Retail and wholesale trade, manufacturing, finance, insurance, and real estate are the main sectors the research suggested would lose jobs.

According to the research, retail outlets will not require as much staff because of lower sales due to a weaker economy in Regina. As well, less activity in the housing sector will lower the need for staff in real estate.

Regina’s wholesale and retail trade sector will decline by close to two per cent in 2023. Because of a decline in growth per capita income, residents will have less spending money to use in the retail sector.

Manufacturing employment loss is due to higher interest rates, lowering the need to take on additional workers, according to the study.

The employment outlook for several sectors in Regina. (Photo source: Conference Board of Canada)

Alternatively, some jobs and businesses in the Queen City linked to the resource sector, such as potash, uranium, and oil, will see a need for more employees after a rise in demand.

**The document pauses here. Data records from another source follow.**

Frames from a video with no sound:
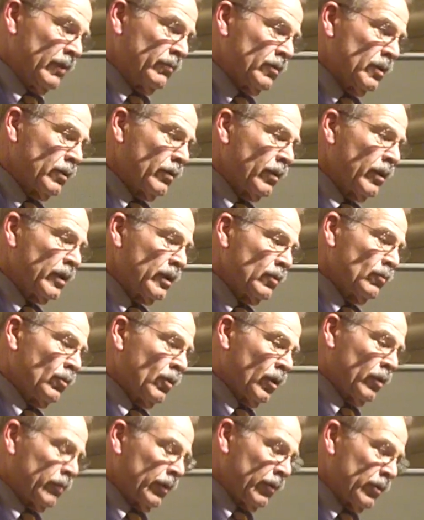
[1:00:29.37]
Even during the
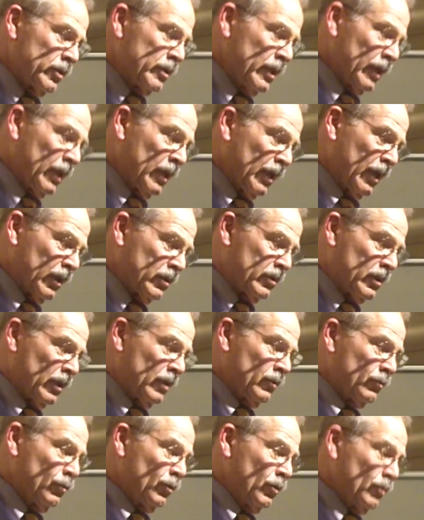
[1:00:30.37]
war, we were sending
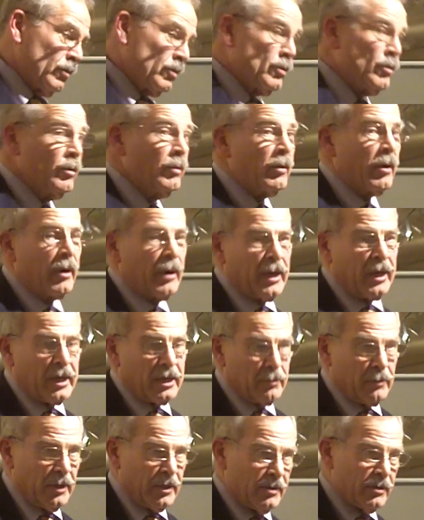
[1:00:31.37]
excess food to our
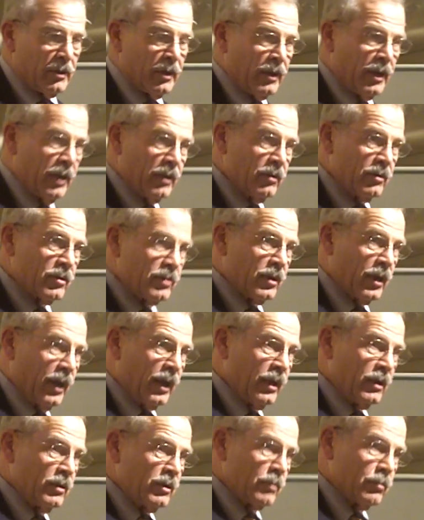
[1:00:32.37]
enemies on either
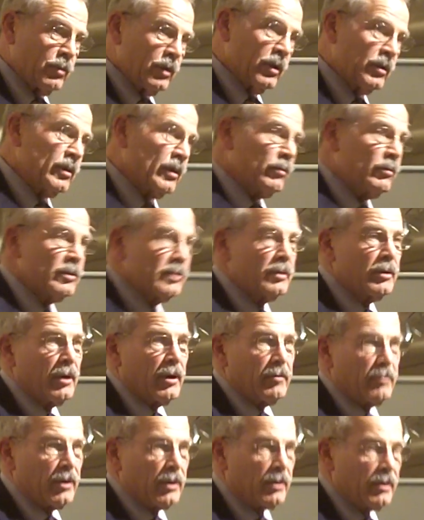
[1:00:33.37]
side just because they were
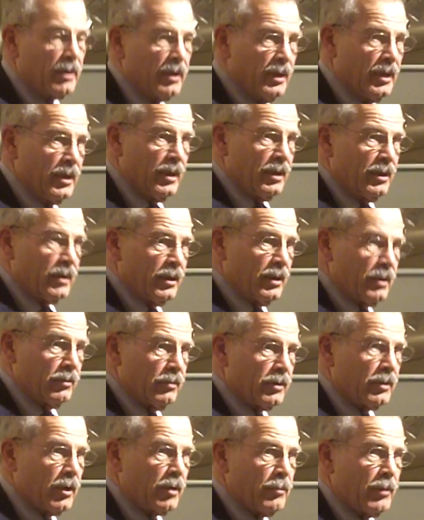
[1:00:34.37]
starving. Uh,
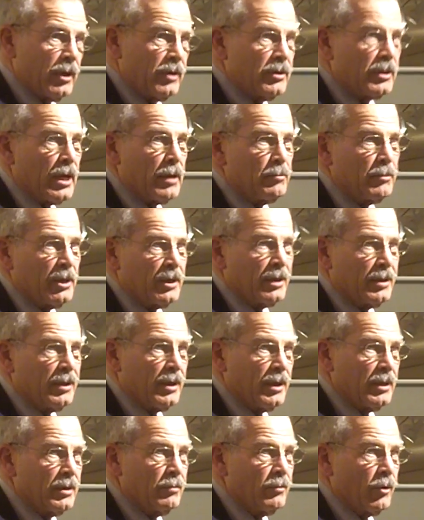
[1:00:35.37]
we're talking about Zambia
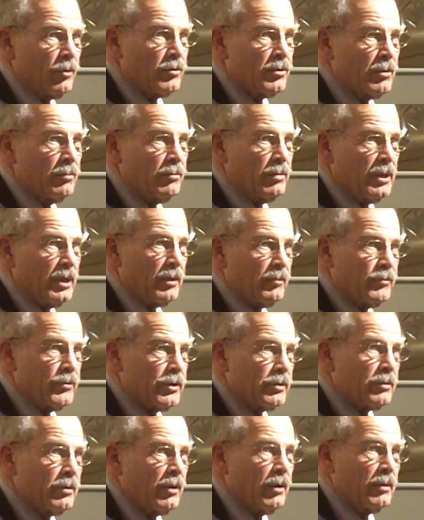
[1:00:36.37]
and Mozambique,
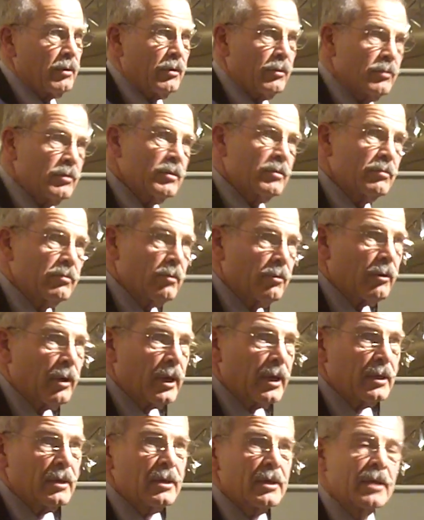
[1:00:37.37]
just carloads of
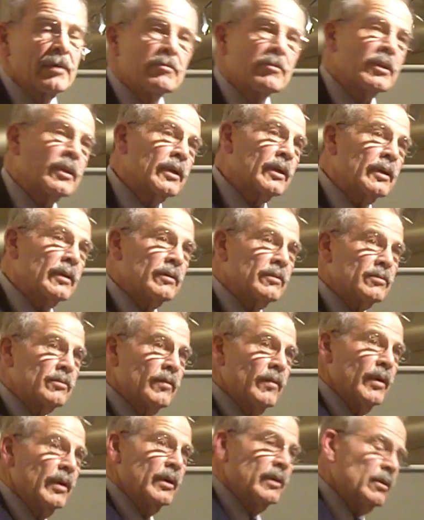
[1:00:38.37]
grain and everything else.
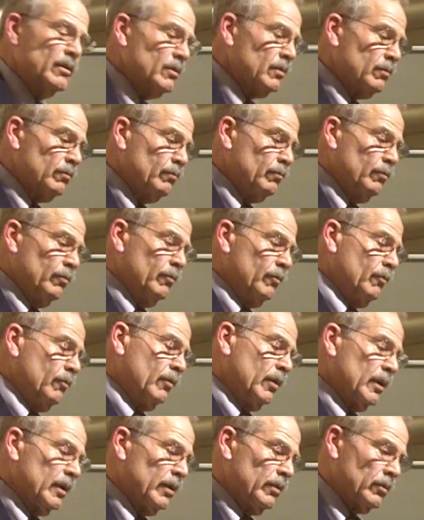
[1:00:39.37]
It was a,
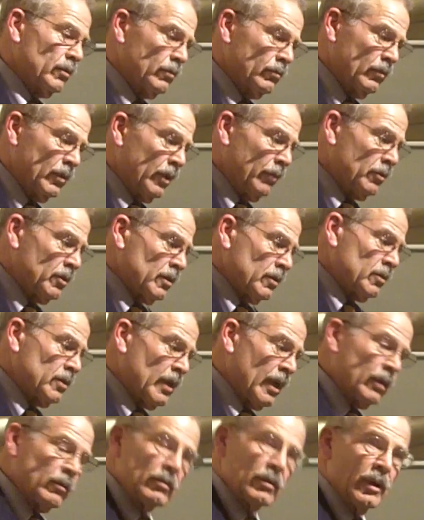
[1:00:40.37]
well, it was a, it was a
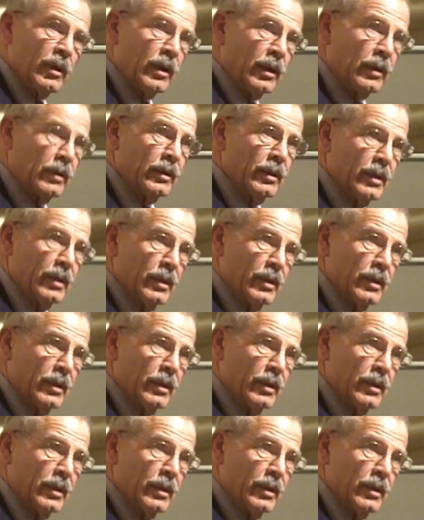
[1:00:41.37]
Shangri-La.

There is a similar trend taking place in Saskatoon, the research outlined.

The fastest growing sector in 2023 will be transportation and warehousing, with growth expected to remain solid over the next few years.

Healthcare and social services will also drive Regina’s economy, the study said.

Employment in the utilities sector went up by more than 30 per cent in 2022, and a gain of 7.3 per cent is expected in 2023.

EMPLOYMENT RATE

In all sectors, employment in Regina increased by 1.7 per cent in 2022. The Conference Board of Canada says overall job growth will slip to 0.4 per cent in 2023, but will pick back up to 2.1 per cent in 2024.

At the beginning of the pandemic in 2020, Regina’s restaurants, bars, and hotels had initial job losses of more than 44 per cent but have since picked up with the reopening of Regina’s economy post COVID-19.

The research suggests the employment levels in this sector should return to pre-pandemic levels in 2023.

UNEMPLOYMENT RATE

Regina’s unemployment rate rose to 8.3 per cent in 2020 and is forecast to drop to 4.9 per cent for 2023 and 2024.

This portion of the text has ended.